*EXERCISE REQUIREMENTS*. Print the entries exactly; no image belongs in the copy.

---

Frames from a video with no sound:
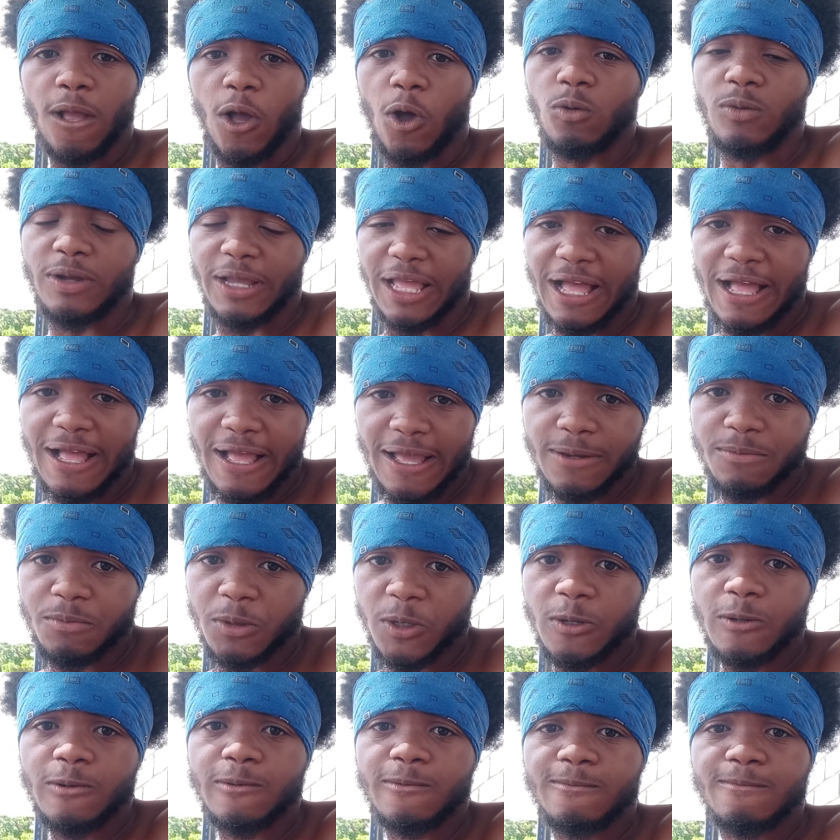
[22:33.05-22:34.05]
On God,
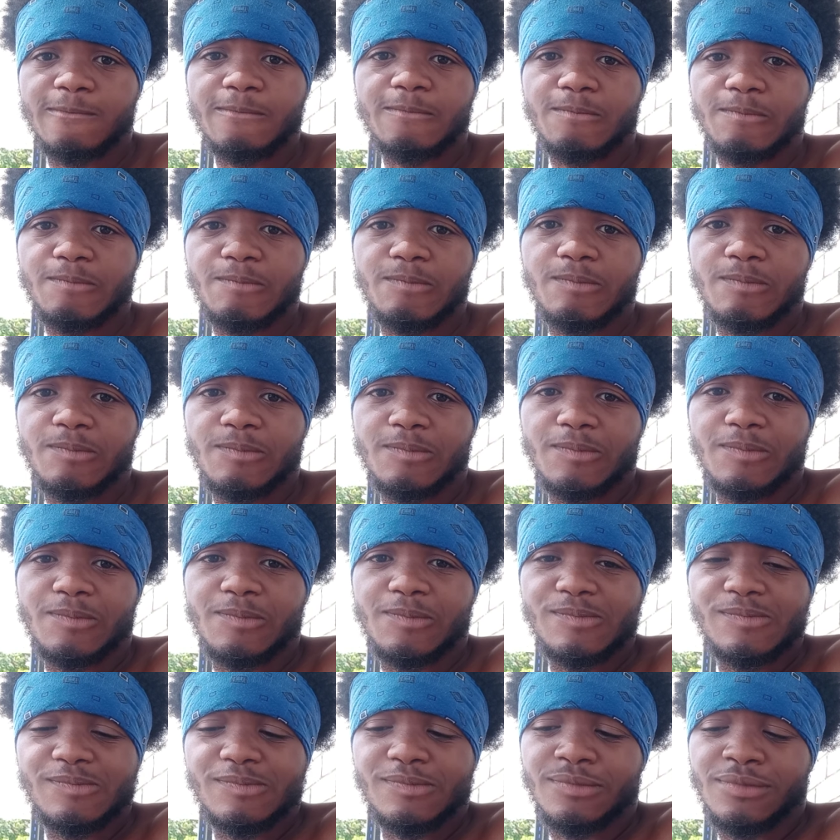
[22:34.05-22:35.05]
bro.
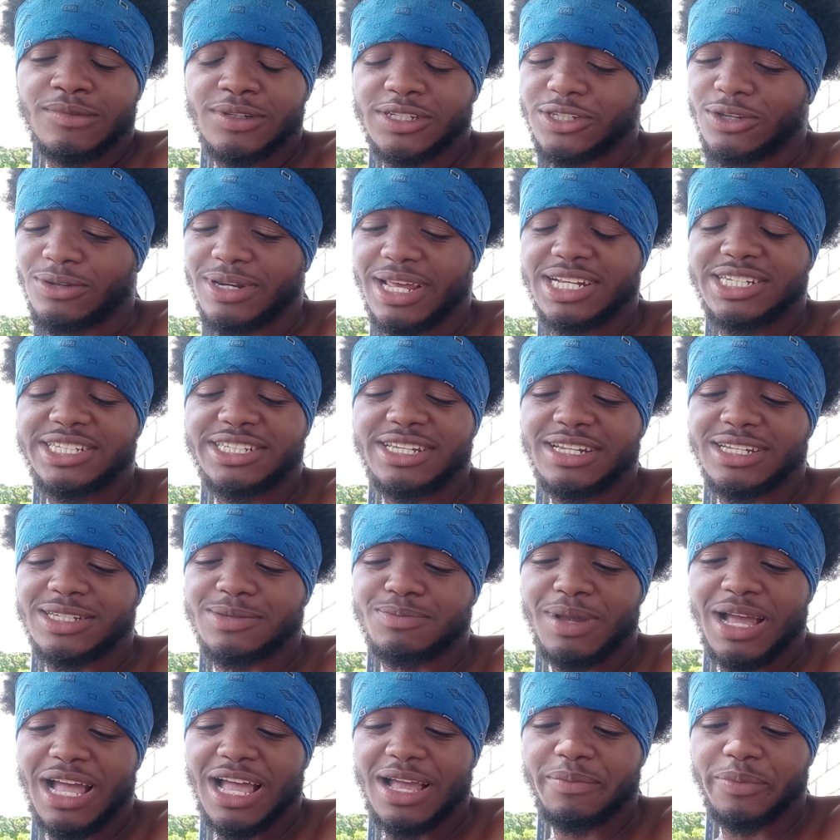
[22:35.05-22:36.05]
So that shit
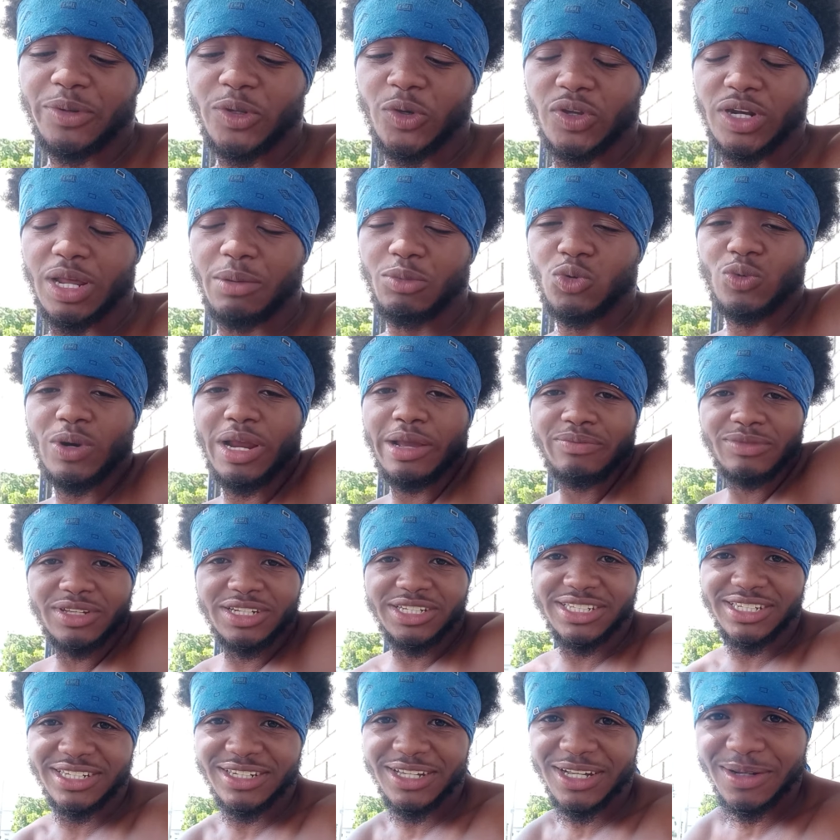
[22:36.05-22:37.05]
is mind blowing. I'm gonna wrap
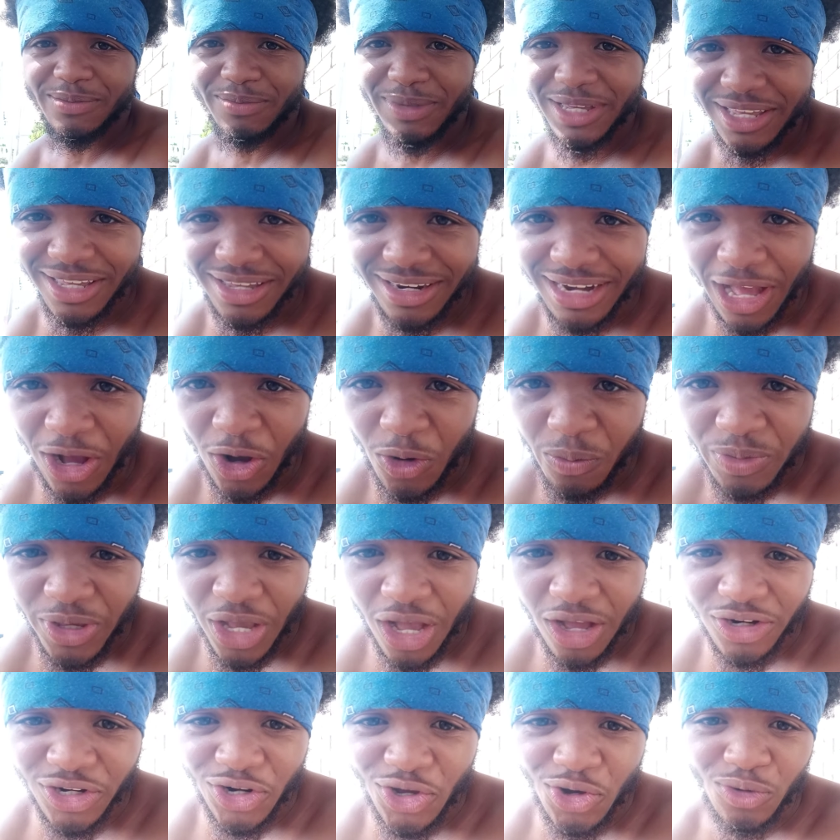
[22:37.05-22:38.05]
this shit up, man. I hope
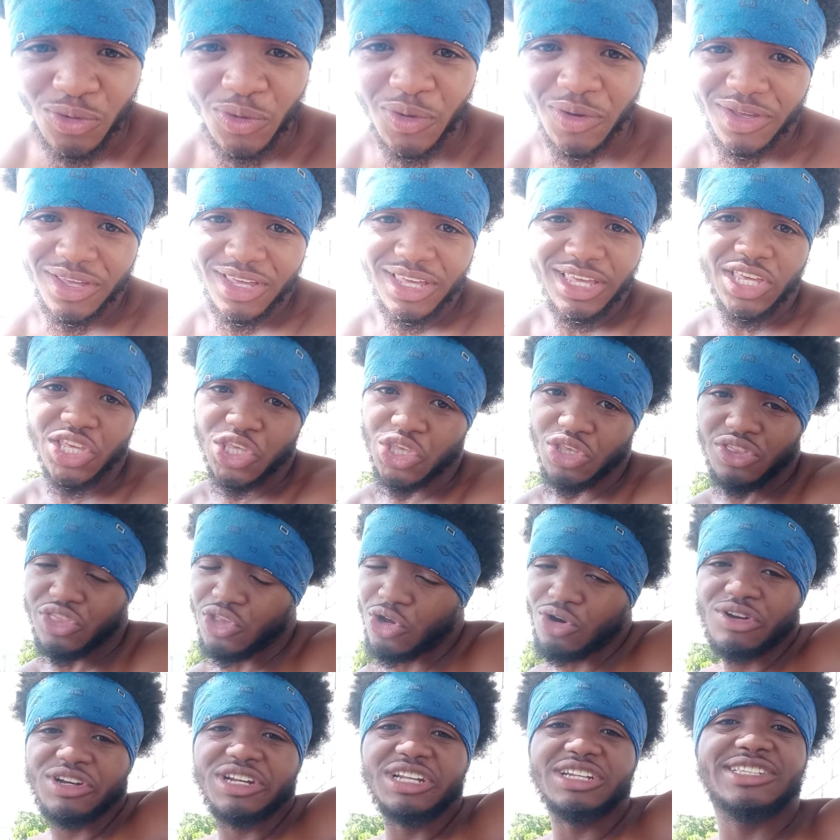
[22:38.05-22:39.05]
y'all know
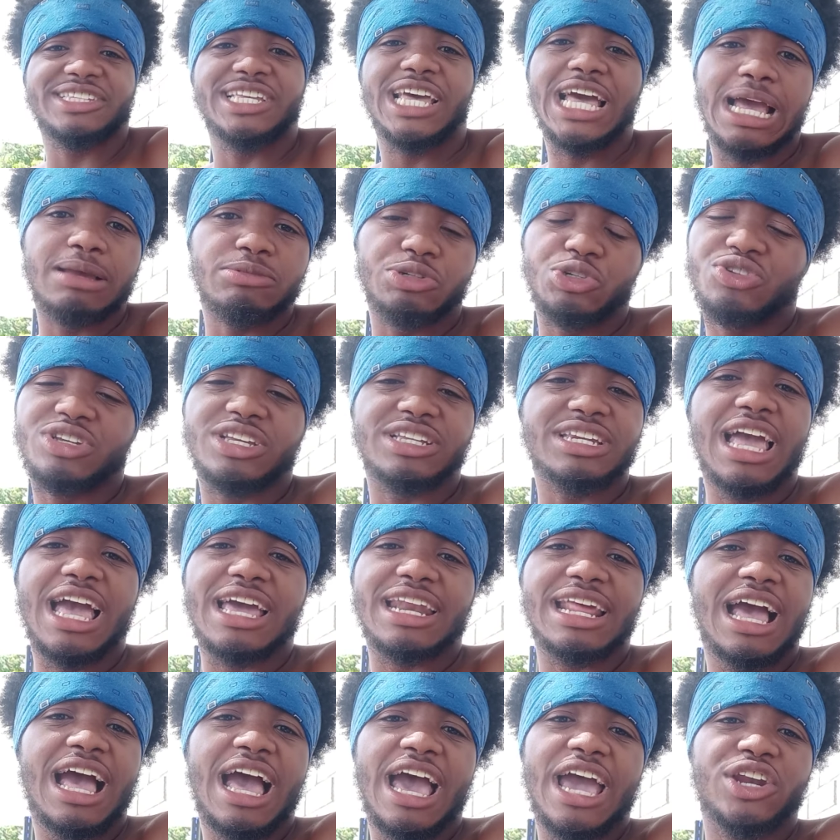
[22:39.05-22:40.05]
during these times you
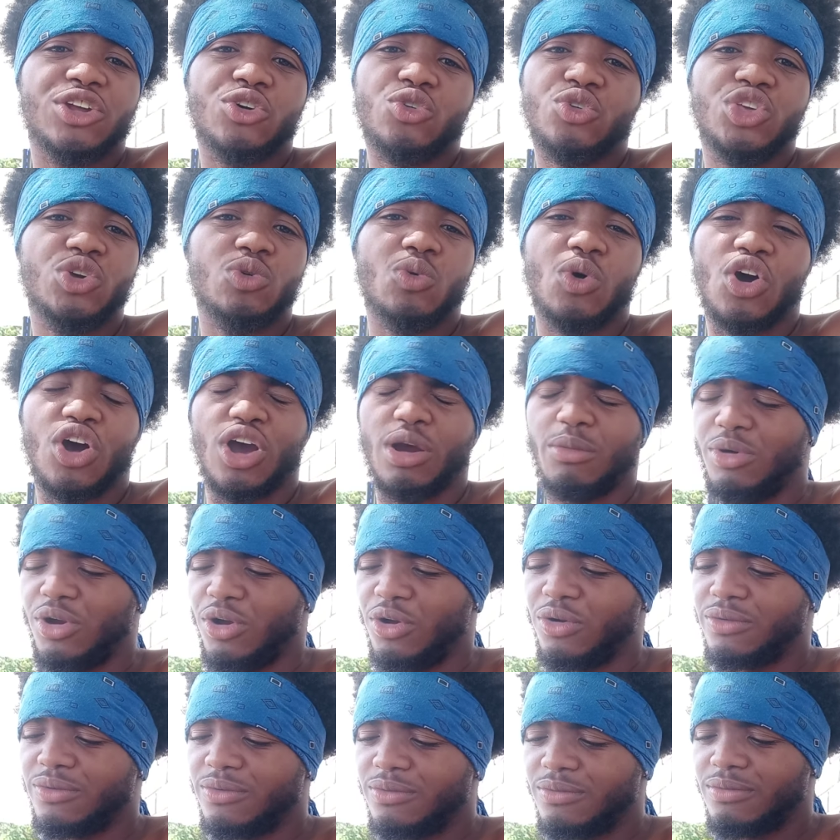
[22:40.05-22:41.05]
cannot hide who you are,
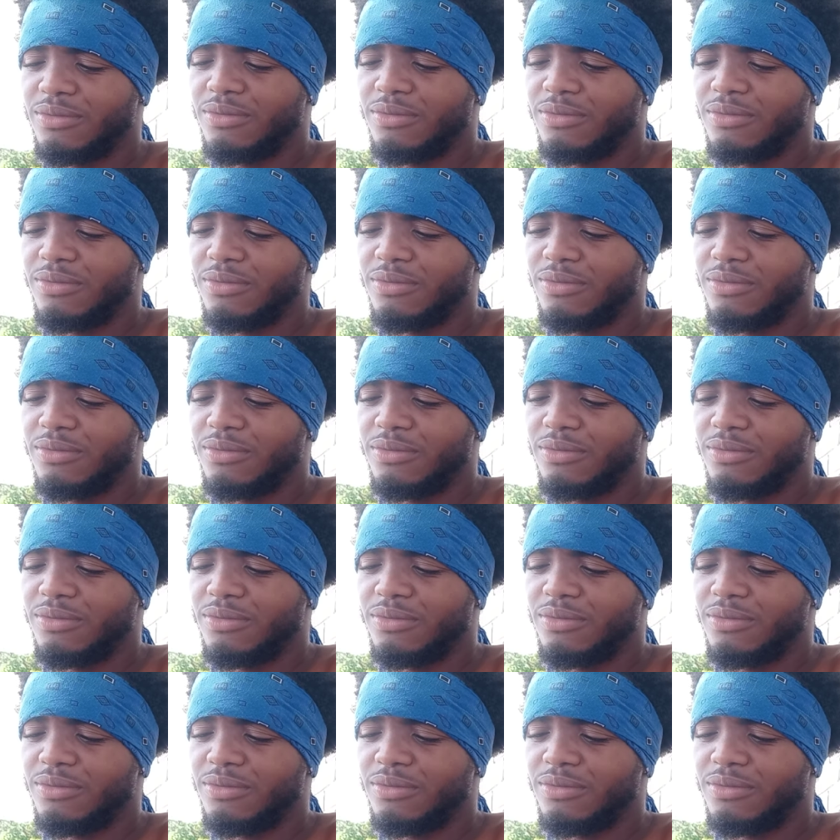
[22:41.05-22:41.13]
bro.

---

*ANSWER SPACE*.
Frames from a video with no sound:
[22:33.05-22:34.05]
On God,
[22:34.05-22:35.05]
bro.
[22:35.05-22:36.05]
So that shit
[22:36.05-22:37.05]
is mind blowing. I'm gonna wrap
[22:37.05-22:38.05]
this shit up, man. I hope
[22:38.05-22:39.05]
y'all know
[22:39.05-22:40.05]
during these times you
[22:40.05-22:41.05]
cannot hide who you are,
[22:41.05-22:41.13]
bro.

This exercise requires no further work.